Turkey and sides may fill your stomach on Thanksgiving, but the day after? Consider filling your mind with Native American history and culture. Designated National Native American Heritage Day by Congress in 2008, the Friday after Thanksgiving celebrates the achievements and contributions of America’s first inhabitants. There are more than 560 federally recognised tribes across the country, so cultural immersion is easy.
Below are five destinations to get you started. One tip? On reservations, ask for permission before taking photos, shooting videos or sketching.
Navajo Nation, Southwest, USA
Navajo Code Talkers relayed coded messages for US Marines during World War II in Navajo, a language so complex that the Japanese never deciphered the communications. Their daring exploits come to life in Tuba City, Arizona at the Explore Navajo Interactive Museum, which also shares the tribe’s spiritual traditions. Tuba City is within the Navajo Nation, which is the largest reservation in the country, covering parts of Arizona, Utah and New Mexico. Home to the Diné, as tribal members prefer to be called, this stark high-desert landscape holds buttes, mesas and canyons. It also hides a rich, often tragic, history. To the northeast, Navajo National Monument , showcases two well-preserved cliff dwellings built by Ancestral Puebloans. Navajo guides lead visitors through cinematic Monument Valley and into the stunning Canyon de Chelly.

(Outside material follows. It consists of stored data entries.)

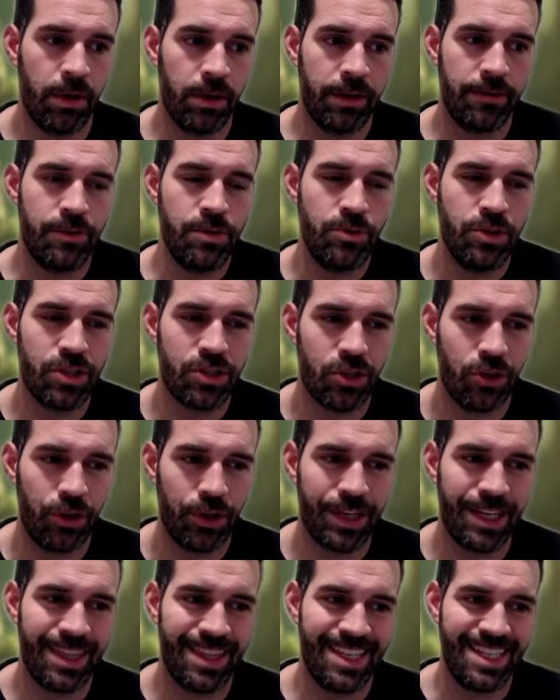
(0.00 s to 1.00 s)
if you just
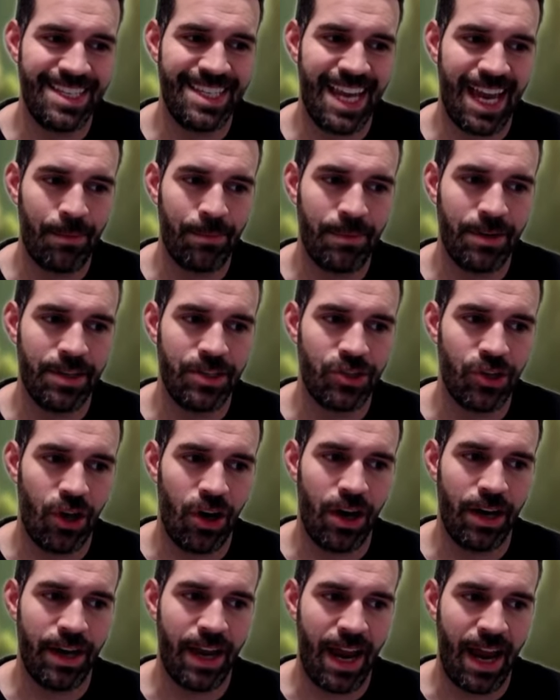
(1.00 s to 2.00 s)
look at the damage
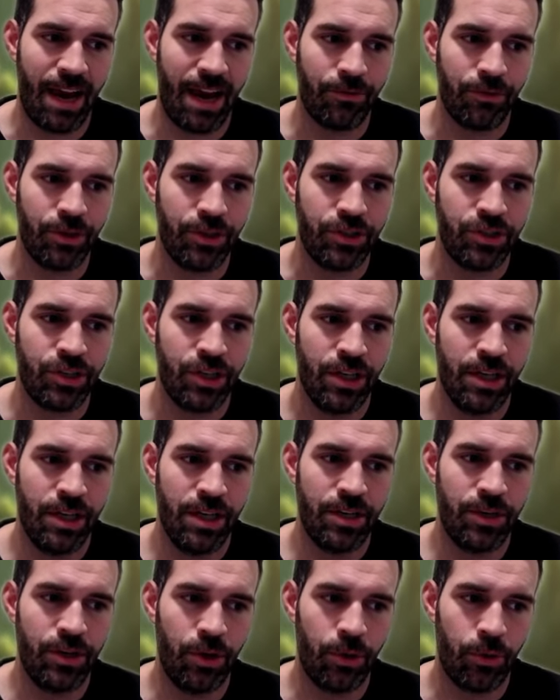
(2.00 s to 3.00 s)
on average,
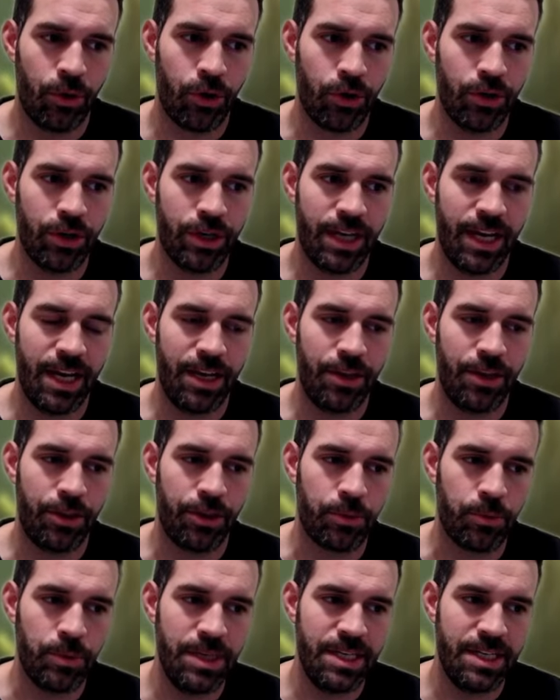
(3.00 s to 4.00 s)
Hurricane
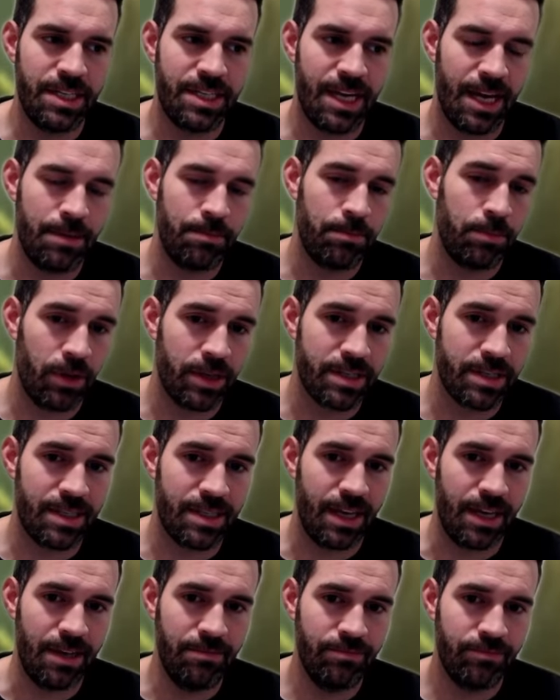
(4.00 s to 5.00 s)
3d10 plus
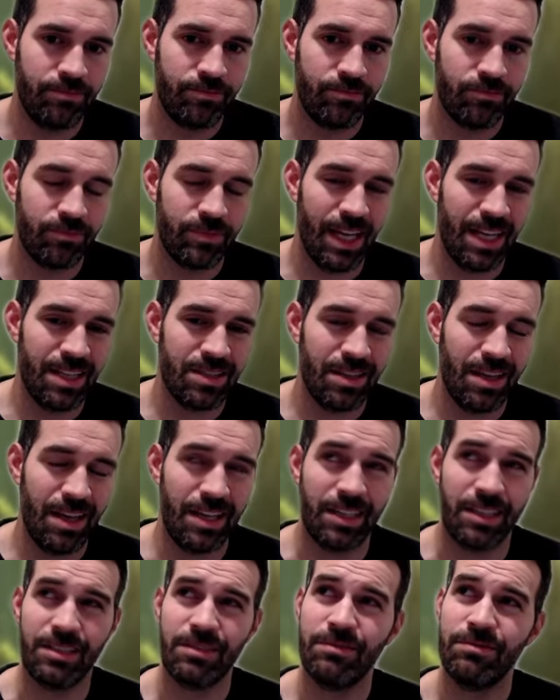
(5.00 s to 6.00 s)
10, that's
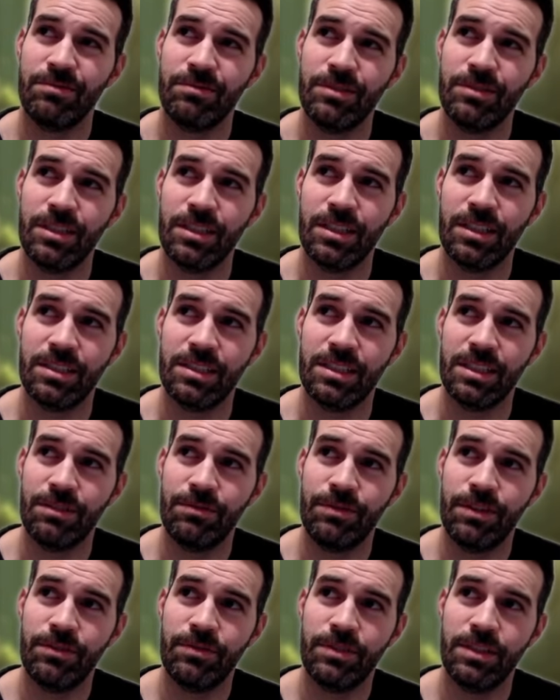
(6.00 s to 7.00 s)
like, let's see,
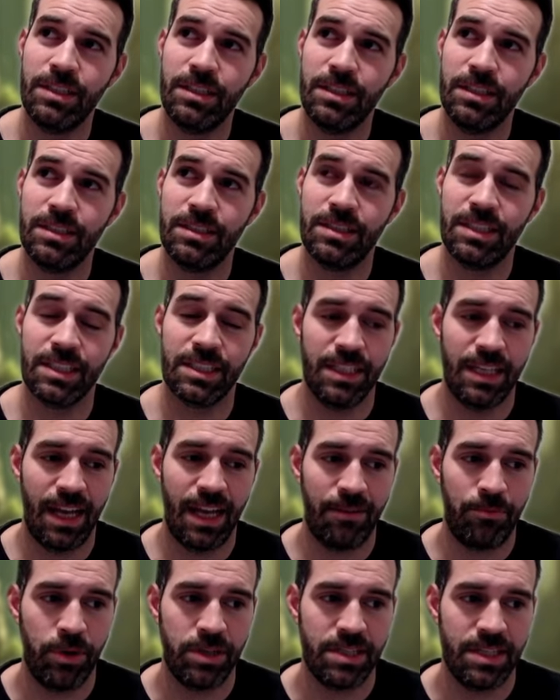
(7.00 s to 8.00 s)
15,
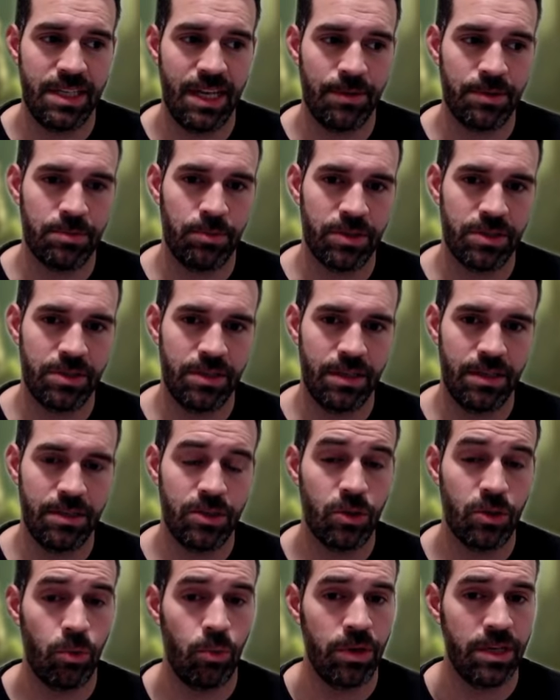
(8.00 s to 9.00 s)
16.5 points of damage plus 10,
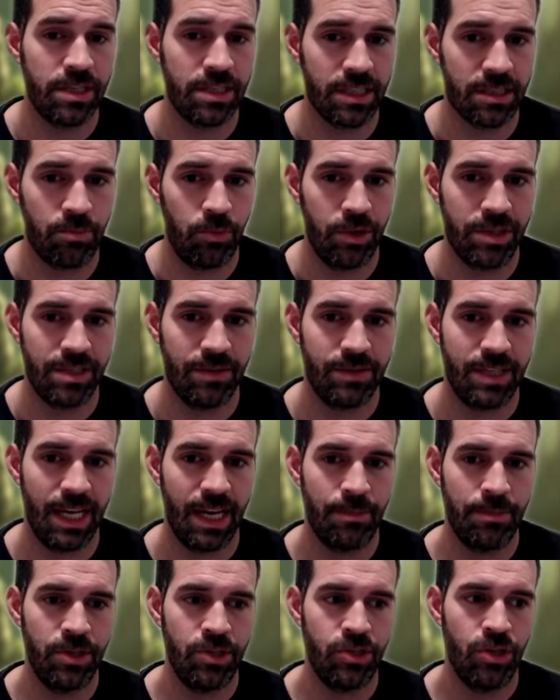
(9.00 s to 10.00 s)
26 points of
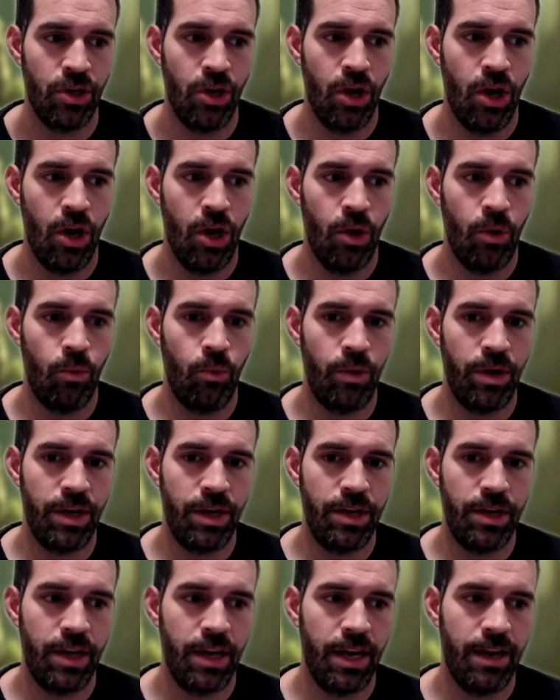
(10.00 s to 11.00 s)
damage.
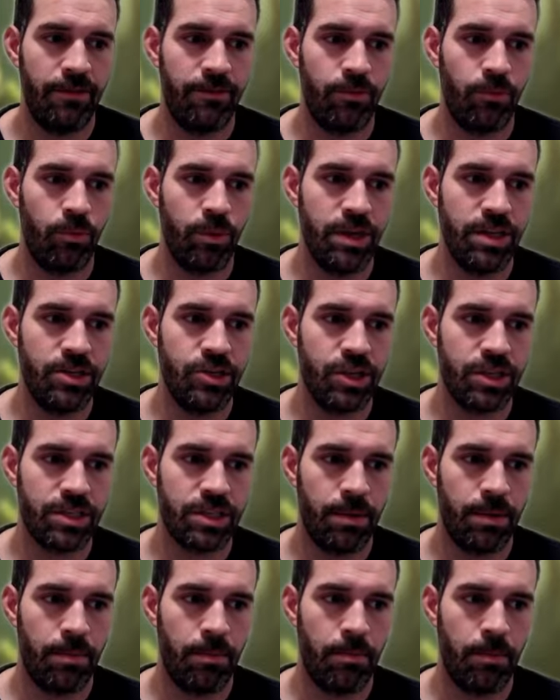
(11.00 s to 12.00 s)
When if we
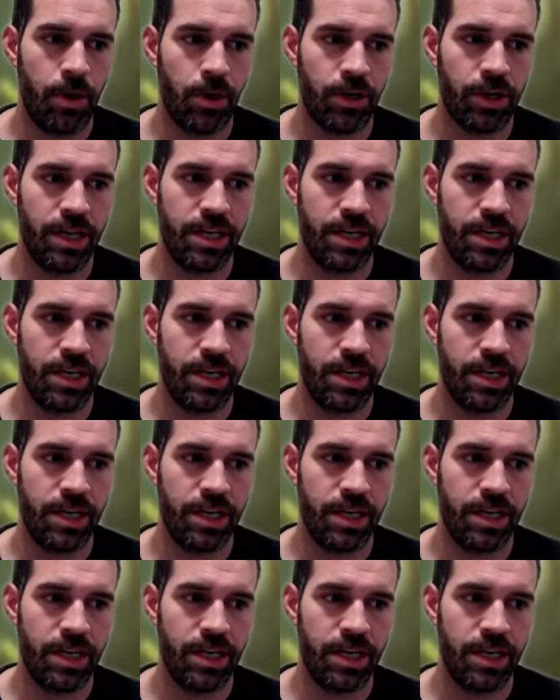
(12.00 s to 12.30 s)
just mark a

National Museum of the American Indian, Washington, DC
Step into a Comanche tipi. Dig into buffalo chili slathered on fry bread. And read a copy of the Horse Creek Treaty to learn the backstory of the proposed Dakota Access pipeline. Yep, tribal traditions and history are an interactive experience at this four-storey Smithsonian museum, which opened on the National Mall in 2004. The museum holds an impressive collection of artefacts, but it’s the immersive adventures – especially for kids – that add the oomph. The award-winning Nation to Nation: Treaties Between the United States and American Indian Nations packs a punch as it spotlights the numerous treaties that underlie America’s modern land holdings. After exploring, try native dishes – with the occasional modern spin – at lauded Mitsitam Native Foods Café.
Heard Museum, Phoenix, Arizona
The powerful Remembering Our Indian School Days: The Boarding School Experience exhibit examines the federal policy of removing Native American children from their homes and sending them to faraway boarding schools to Americanise them. Oral histories reveal the trauma of this practice, which began in the late 1800s. The Heard Museum, is also known for its celebration of Native American art and culture, with a focus on tribes of the Southwest. Arts & crafts exhibits feature pottery, rugs and a mesmerising collection of Hopi katsina dolls, called tithu in Hopi. Some of the most memorable art pieces have a contemporary twist, like the eye-catching bowl giving a nod to the Harry Potter books. Buy your own artwork in the well-curated gift shop.
Santa Fe, New Mexico
Looking for a wide range of Native American art? Head to Santa Fe. Once the terminus of the Santa Fe Trail, the city today sits between 19 Native American pueblos . Each of these adobe villages is a distinct tribal nation, many with rich artistic traditions. Beyond the pueblos, Puebloan Indians also sell crafts beneath the portales fronting the Palace of the Governors beside the downtown Plaza. For cutting-edge work, visit the nearby Museum of Contemporary Native American Arts. Atop Museum Hill, two miles from the Plaza, the Museum of Indian Arts & Culture examines the traditions of Southwestern tribes while the Wheelwright Museum of the American Indian features contemporary and historic artwork. Both have fantastic gift shops. For a list of galleries selling Native American art, visit here. The Santa Fe Indian Market, with more than 1000 artists, is held in mid-August.
The Museum of the Cherokee Indian, Cherokee, North Carolina
Tucked in the verdant foothills of the Great Smoky Mountains of western North Carolina, this informative museum tells the story of the Cherokee, who have lived in the region since the last ice age. The museum shares artefacts and history from across the centuries, with a compelling exhibit examining the Trail of Tears. During this mass exodus, which began in 1838, President Andrew Jackson forced more than 16,000 Cherokee to leave their southeastern homelands and march to the Indian territory, now Oklahoma. Between 4000 and 8000 people died. Local descendants of those who escaped or returned are part of the Eastern Band of Cherokee.